#### Your assignment:
Set down exactly the lines in the records below that run from the line with "[00:00:00.00]" to the line with "[00:00:04.10]", inclusive, and nothing more.

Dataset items
----

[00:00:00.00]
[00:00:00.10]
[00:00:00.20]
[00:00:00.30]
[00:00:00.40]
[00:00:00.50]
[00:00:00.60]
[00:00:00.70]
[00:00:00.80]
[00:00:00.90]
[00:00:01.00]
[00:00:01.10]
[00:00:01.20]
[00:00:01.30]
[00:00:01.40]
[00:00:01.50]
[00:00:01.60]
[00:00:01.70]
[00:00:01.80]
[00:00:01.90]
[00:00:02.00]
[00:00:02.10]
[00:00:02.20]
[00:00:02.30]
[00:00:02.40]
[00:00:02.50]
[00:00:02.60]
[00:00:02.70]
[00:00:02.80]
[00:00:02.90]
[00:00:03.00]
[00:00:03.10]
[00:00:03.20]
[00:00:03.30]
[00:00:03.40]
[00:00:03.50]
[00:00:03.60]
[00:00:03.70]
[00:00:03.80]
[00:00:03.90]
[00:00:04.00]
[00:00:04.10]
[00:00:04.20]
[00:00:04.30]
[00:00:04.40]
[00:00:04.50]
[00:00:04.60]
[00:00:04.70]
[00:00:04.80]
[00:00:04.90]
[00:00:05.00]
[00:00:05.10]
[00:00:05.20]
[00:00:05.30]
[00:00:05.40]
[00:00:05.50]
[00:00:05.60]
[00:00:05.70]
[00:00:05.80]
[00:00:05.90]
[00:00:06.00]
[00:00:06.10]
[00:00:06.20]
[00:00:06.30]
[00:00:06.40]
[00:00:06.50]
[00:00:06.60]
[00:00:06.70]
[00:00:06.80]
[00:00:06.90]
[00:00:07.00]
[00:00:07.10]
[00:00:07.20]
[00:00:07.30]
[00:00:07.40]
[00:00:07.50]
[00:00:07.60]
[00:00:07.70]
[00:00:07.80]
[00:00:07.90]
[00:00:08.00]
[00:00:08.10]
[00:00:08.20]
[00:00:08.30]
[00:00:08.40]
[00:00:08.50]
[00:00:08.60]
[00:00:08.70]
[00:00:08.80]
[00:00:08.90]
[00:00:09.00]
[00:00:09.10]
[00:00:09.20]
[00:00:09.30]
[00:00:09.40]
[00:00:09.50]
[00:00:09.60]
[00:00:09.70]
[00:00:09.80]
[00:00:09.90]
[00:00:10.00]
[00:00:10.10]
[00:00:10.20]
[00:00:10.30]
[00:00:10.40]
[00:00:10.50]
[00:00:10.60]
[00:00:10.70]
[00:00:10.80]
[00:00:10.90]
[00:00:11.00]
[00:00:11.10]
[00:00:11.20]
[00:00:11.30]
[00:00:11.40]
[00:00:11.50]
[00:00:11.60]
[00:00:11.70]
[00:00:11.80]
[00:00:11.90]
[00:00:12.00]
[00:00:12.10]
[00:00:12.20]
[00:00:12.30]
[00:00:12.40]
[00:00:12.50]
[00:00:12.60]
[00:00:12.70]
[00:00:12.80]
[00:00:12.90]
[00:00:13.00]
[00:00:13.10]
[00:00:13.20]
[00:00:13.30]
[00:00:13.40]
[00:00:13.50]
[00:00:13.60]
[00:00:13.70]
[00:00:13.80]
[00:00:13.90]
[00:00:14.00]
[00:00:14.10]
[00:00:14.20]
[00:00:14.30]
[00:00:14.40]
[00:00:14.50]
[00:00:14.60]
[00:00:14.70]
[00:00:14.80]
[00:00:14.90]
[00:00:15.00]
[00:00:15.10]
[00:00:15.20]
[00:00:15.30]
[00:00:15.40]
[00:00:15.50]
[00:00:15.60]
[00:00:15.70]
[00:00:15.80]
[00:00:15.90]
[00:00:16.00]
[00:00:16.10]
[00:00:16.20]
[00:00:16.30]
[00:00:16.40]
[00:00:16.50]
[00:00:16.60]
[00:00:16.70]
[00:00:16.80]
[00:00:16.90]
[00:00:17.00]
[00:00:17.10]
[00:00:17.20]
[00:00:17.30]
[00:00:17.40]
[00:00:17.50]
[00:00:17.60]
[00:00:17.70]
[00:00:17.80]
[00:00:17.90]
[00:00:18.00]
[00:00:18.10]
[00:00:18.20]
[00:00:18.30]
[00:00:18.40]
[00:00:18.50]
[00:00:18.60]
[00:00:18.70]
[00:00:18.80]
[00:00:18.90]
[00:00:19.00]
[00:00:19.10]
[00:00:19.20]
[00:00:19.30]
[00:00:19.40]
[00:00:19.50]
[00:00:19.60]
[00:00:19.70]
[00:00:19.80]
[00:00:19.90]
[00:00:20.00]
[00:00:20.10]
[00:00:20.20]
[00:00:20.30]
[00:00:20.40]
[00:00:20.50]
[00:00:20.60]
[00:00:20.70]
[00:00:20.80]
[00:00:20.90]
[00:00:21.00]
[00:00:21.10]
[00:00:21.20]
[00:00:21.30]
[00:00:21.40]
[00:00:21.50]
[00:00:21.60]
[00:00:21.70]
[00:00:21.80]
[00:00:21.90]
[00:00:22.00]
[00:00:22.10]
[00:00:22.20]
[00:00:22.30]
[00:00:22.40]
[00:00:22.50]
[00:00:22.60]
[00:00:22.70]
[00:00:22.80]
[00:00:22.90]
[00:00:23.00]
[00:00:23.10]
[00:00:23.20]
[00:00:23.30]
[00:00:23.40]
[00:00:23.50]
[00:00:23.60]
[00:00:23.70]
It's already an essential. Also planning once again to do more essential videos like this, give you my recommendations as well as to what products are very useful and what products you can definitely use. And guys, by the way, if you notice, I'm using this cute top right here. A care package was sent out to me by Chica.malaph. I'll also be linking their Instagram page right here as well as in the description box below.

----

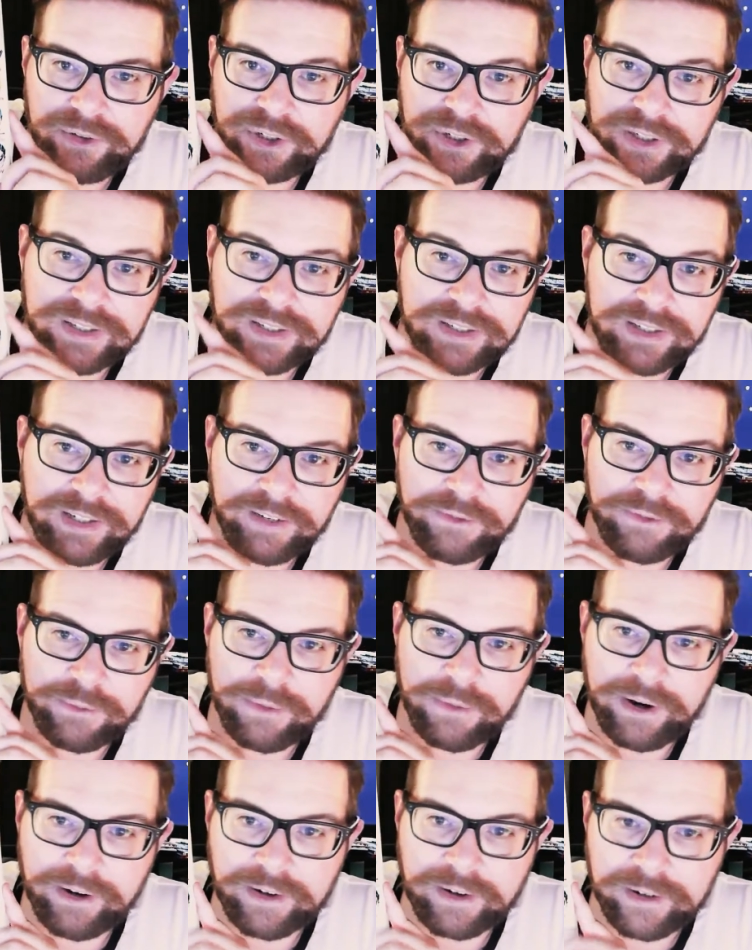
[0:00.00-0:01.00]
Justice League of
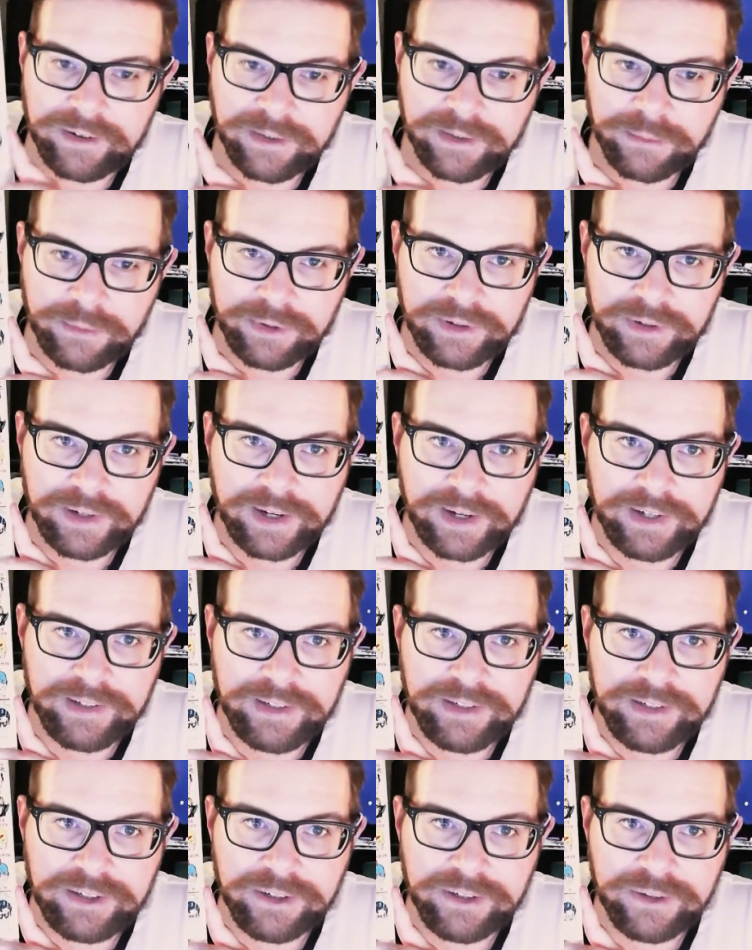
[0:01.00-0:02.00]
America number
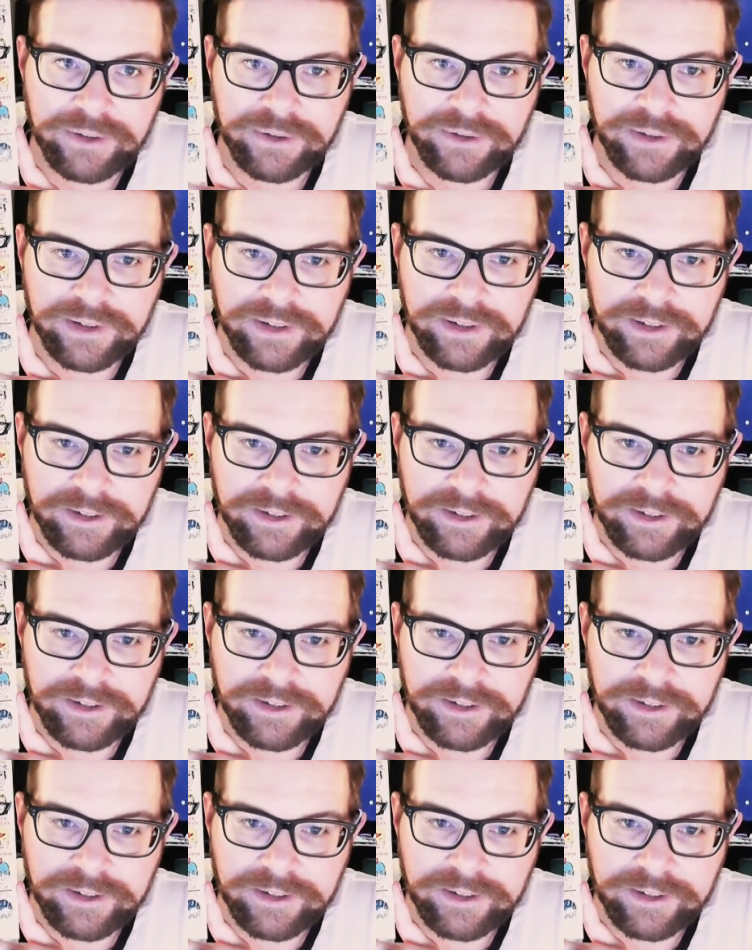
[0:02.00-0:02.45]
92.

----

#### Finished task:
[00:00:00.00]
[00:00:00.10]
[00:00:00.20]
[00:00:00.30]
[00:00:00.40]
[00:00:00.50]
[00:00:00.60]
[00:00:00.70]
[00:00:00.80]
[00:00:00.90]
[00:00:01.00]
[00:00:01.10]
[00:00:01.20]
[00:00:01.30]
[00:00:01.40]
[00:00:01.50]
[00:00:01.60]
[00:00:01.70]
[00:00:01.80]
[00:00:01.90]
[00:00:02.00]
[00:00:02.10]
[00:00:02.20]
[00:00:02.30]
[00:00:02.40]
[00:00:02.50]
[00:00:02.60]
[00:00:02.70]
[00:00:02.80]
[00:00:02.90]
[00:00:03.00]
[00:00:03.10]
[00:00:03.20]
[00:00:03.30]
[00:00:03.40]
[00:00:03.50]
[00:00:03.60]
[00:00:03.70]
[00:00:03.80]
[00:00:03.90]
[00:00:04.00]
[00:00:04.10]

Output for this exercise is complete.